Каждое утро буду начинать с покупки розы. Резкий запах станет отпугивать от меня комаров, гнус и другую кровососущую живность.
— Можешь за мной не ходить? — не выдержала я. От вампира волнами шла тревога, она набухала в груди, мешая дышать. Еще этот образ лежащей на земле меня с разбитой головой. Только не говорите, что это должно случиться.
Джером кивнул и улыбнулся. Честное слово! Растянул губы в наивно-восторженной улыбке и исчез.
Я быстро прошла по темной аллее, застыла в воротах.
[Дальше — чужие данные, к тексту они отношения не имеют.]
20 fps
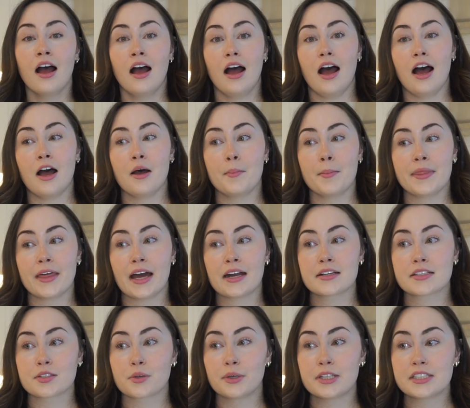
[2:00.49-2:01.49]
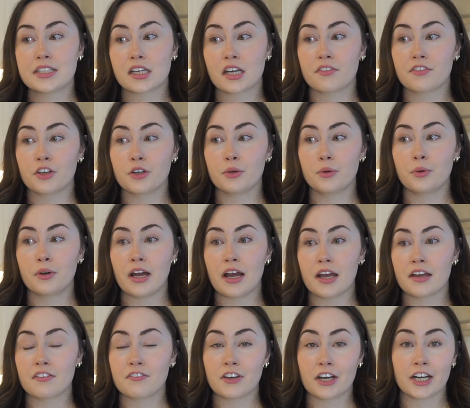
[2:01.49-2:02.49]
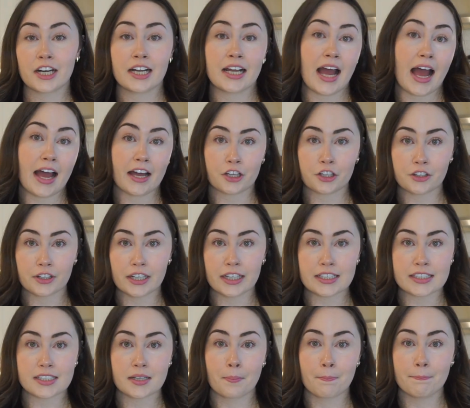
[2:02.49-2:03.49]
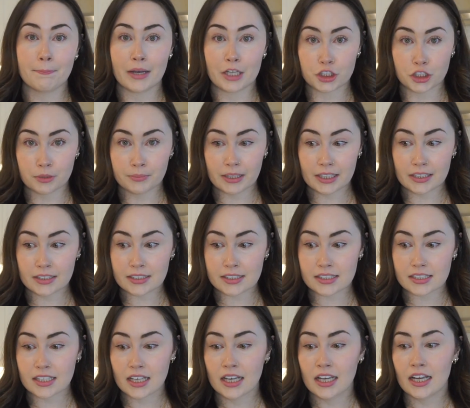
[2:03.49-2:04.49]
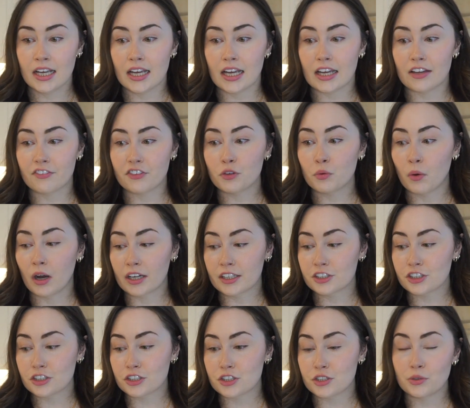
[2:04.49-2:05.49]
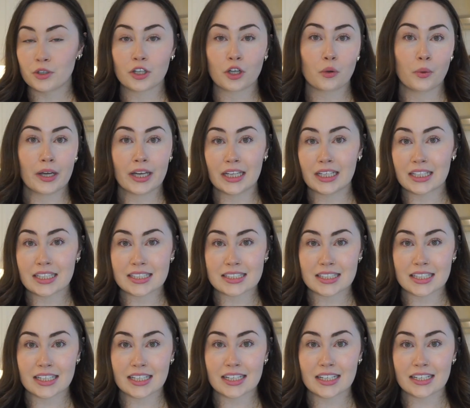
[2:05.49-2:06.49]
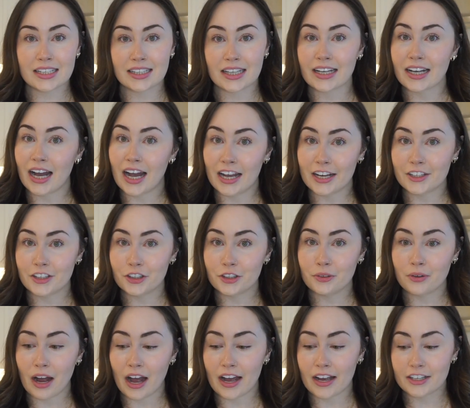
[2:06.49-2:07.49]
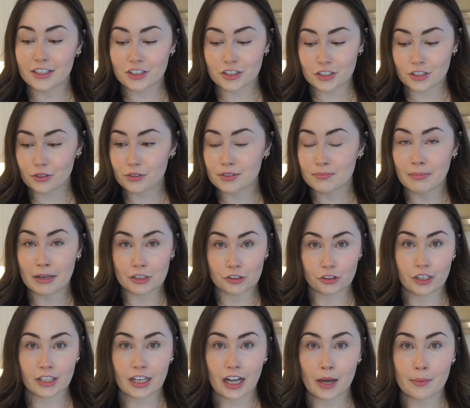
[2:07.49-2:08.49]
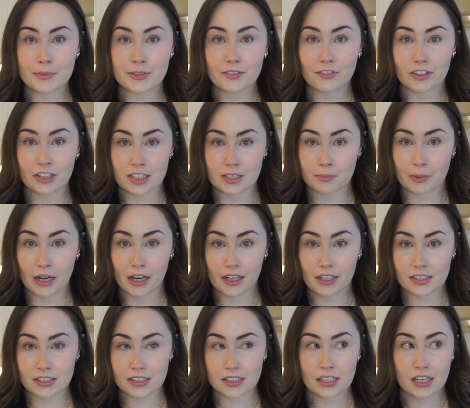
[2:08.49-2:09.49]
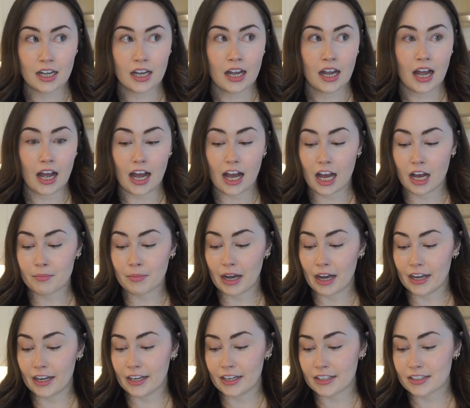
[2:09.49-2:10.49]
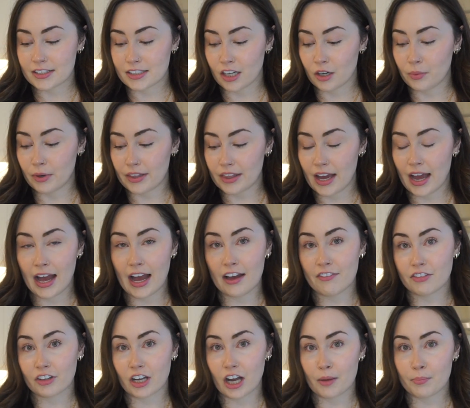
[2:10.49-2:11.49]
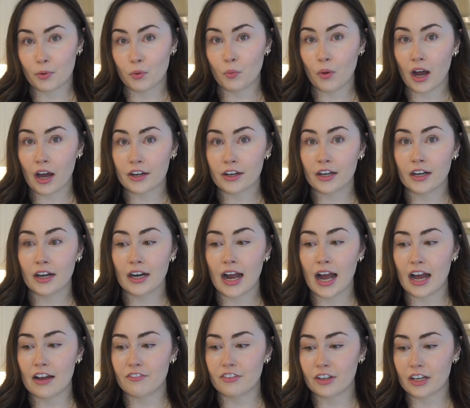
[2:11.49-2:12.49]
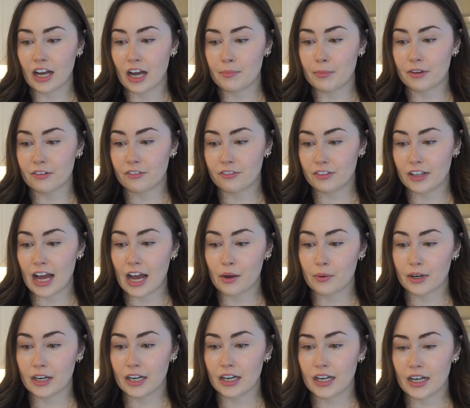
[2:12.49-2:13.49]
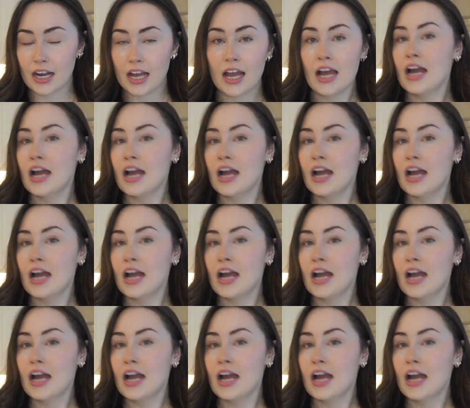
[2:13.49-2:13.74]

That is going to give you a very accurate measurement. If you want to just do it quick and easy, like I do, I just use measuring cups for this part. I start with half a cup of water, half a cup of flour,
Сердце уже так не колотилось, и моего сознания коснулся нарастающий восторг.
Шурша шинами, подкатила черная «Тойота».
— Ты один? — Из-за тонированных стекол салон был не виден.
Макс обернулся, словно проверял чье-то присутствие.
— Все чисто, — в стиле гангстерских боевиков ответил он.
— Скажи Джерому, чтобы больше здесь не появлялся, а то еще напорется на собственную смерть.
Сказала и пожалела. Зачем бросать такие опасные обещания? Еще сбудутся.
— Это условие?
Только что Макс сидел за рулем, но вот он уже стоит рядом, распахивает передо мной дверцу машины.
Очень хотелось прижаться к нему, спрятать голову на груди. Но не здесь, не сейчас, когда за нами, может быть, следят внимательные вишневые глаза. Я только опустила руку на холодные пальцы, сжимающие ручку дверцы. Макс понял мое стеснение, поэтому демонстративно притянул к себе. Я ткнулась разгоряченным лбом ему в плечо.